-- Data excerpts --

━━━━━━━━

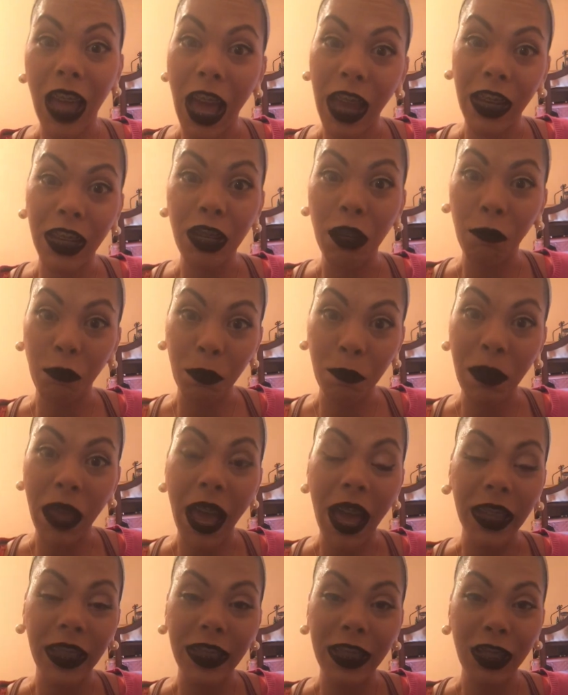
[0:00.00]
a lot of different
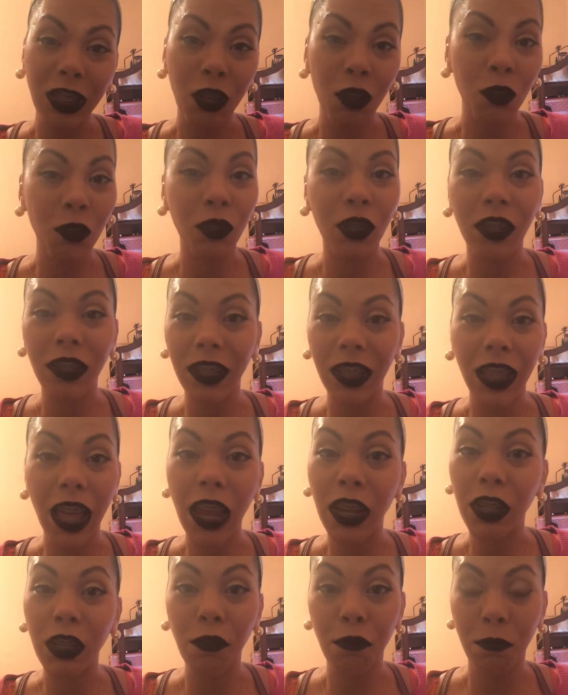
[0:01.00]
palettes. So there's a
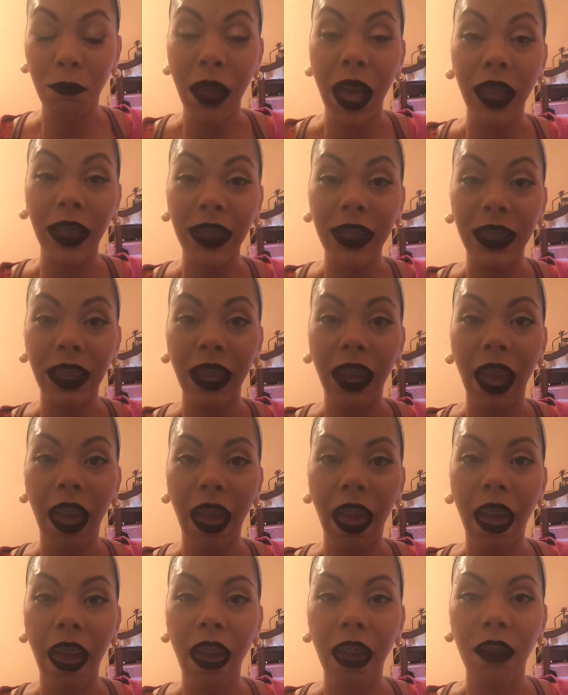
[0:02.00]
lot of different palettes that I
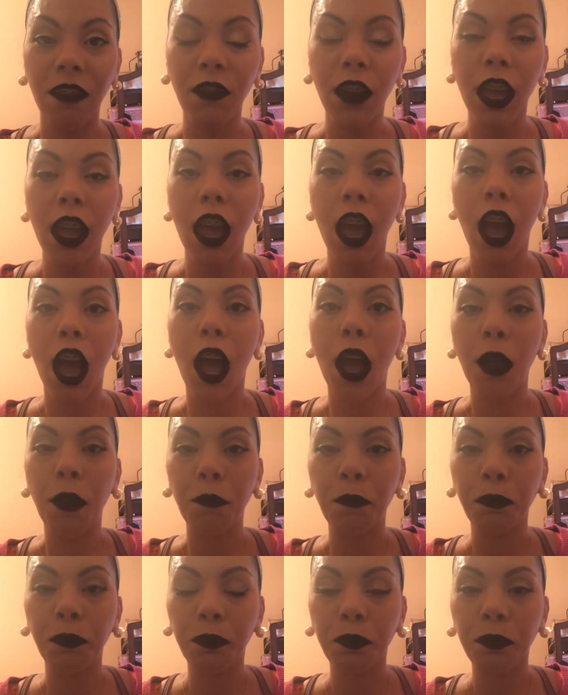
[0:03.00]
have.
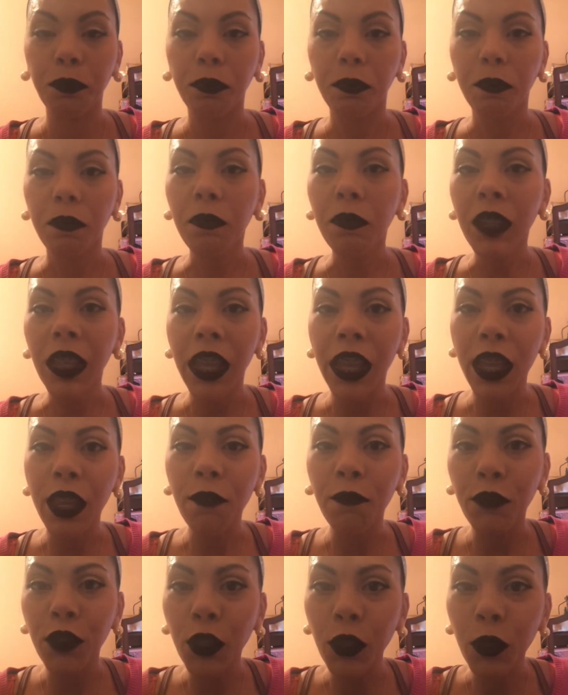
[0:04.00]

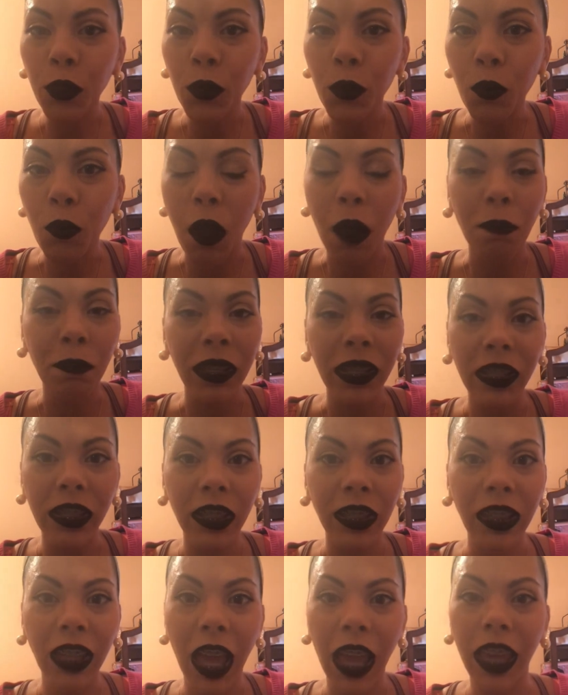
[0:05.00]
If you want me
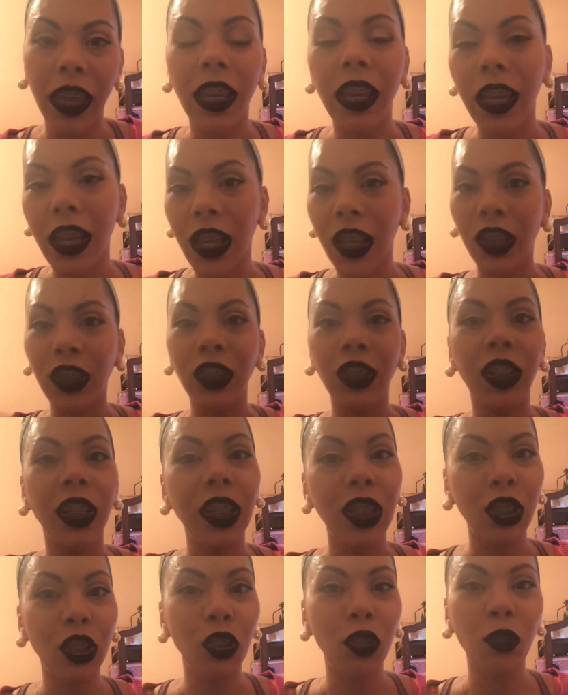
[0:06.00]
to like
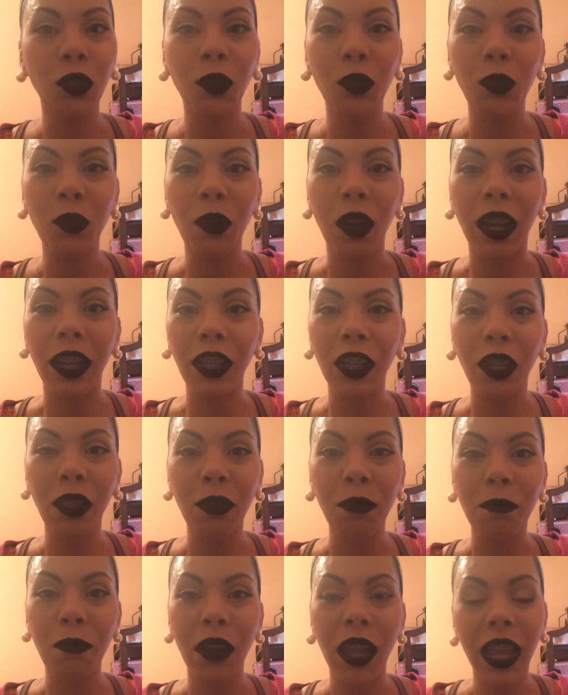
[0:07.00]
look into
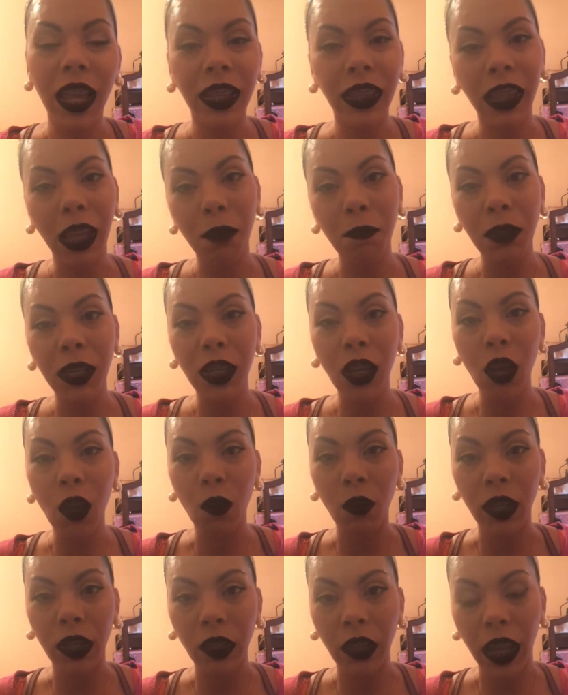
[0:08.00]
another brand, let me
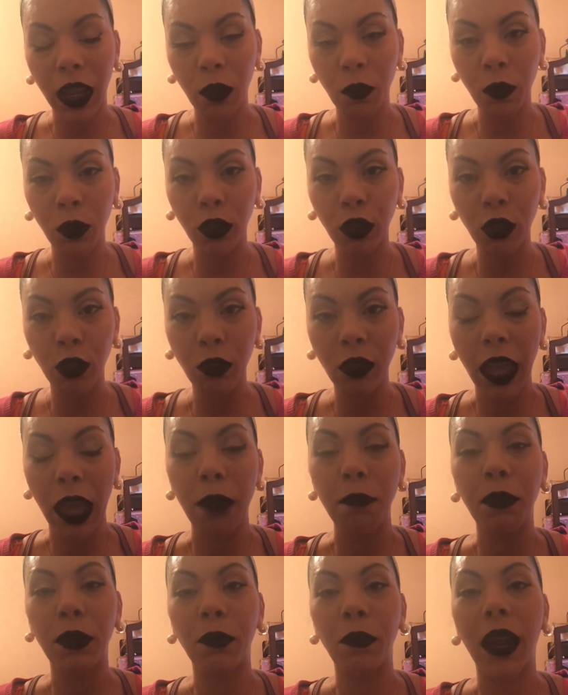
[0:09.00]
know, and we'll do
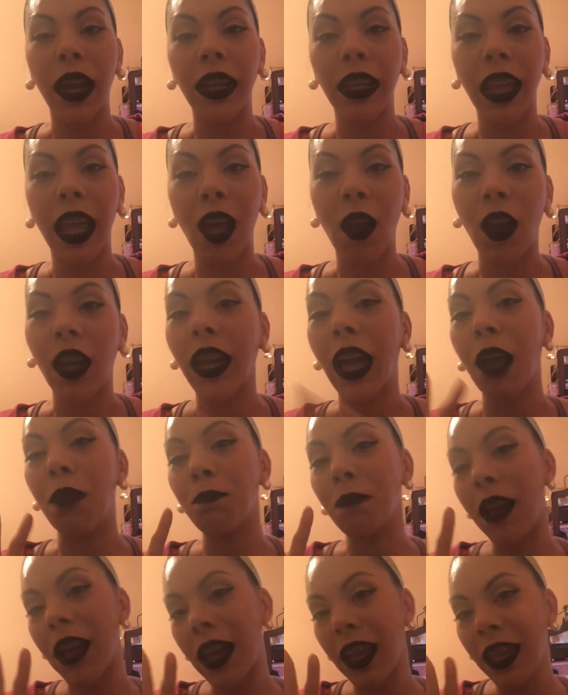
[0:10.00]
that. But right now I
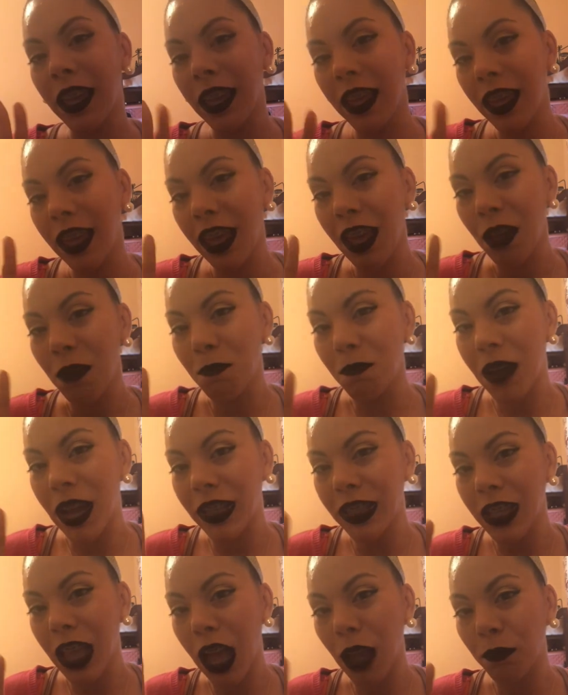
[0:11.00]
got
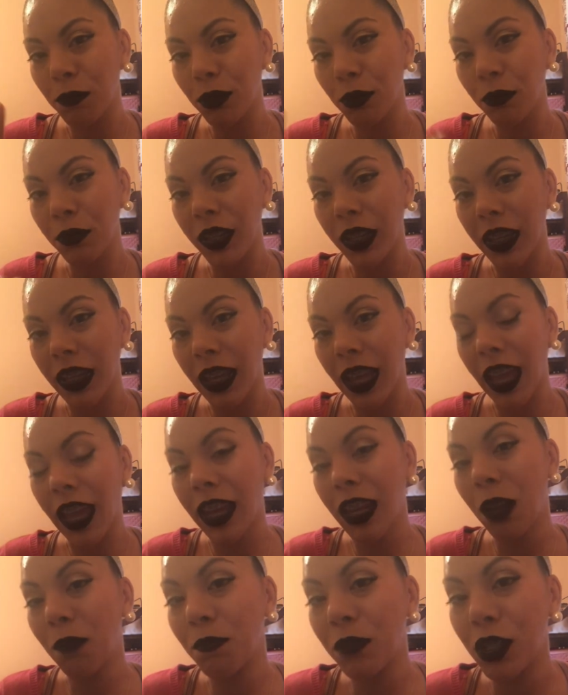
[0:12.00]
my top three,
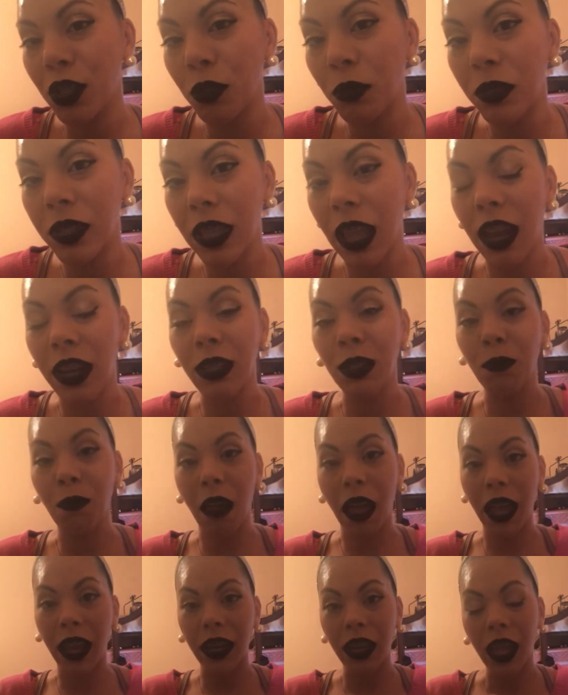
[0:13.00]
and I'm so
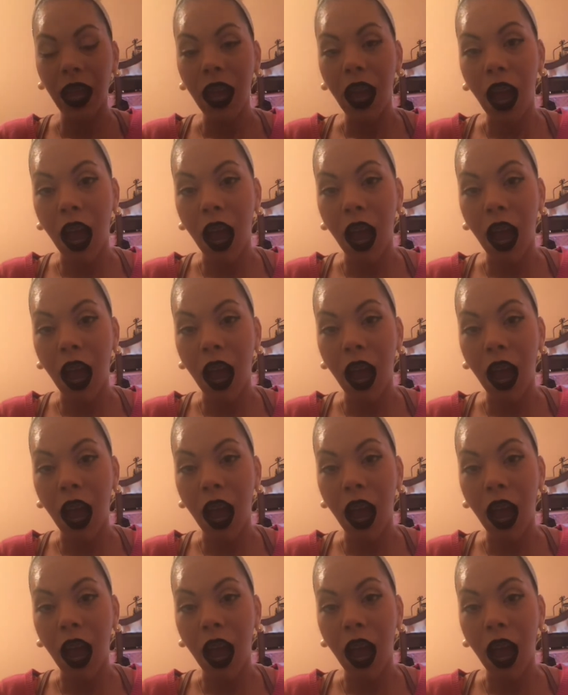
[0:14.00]
satisfied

━━━━━━━━

-- About this task --
Give back every entry in full, exactly as written, with no picture included.

-- Solution for this exercise --
[0:00.00]
a lot of different
[0:01.00]
palettes. So there's a
[0:02.00]
lot of different palettes that I
[0:03.00]
have.
[0:04.00]

[0:05.00]
If you want me
[0:06.00]
to like
[0:07.00]
look into
[0:08.00]
another brand, let me
[0:09.00]
know, and we'll do
[0:10.00]
that. But right now I
[0:11.00]
got
[0:12.00]
my top three,
[0:13.00]
and I'm so
[0:14.00]
satisfied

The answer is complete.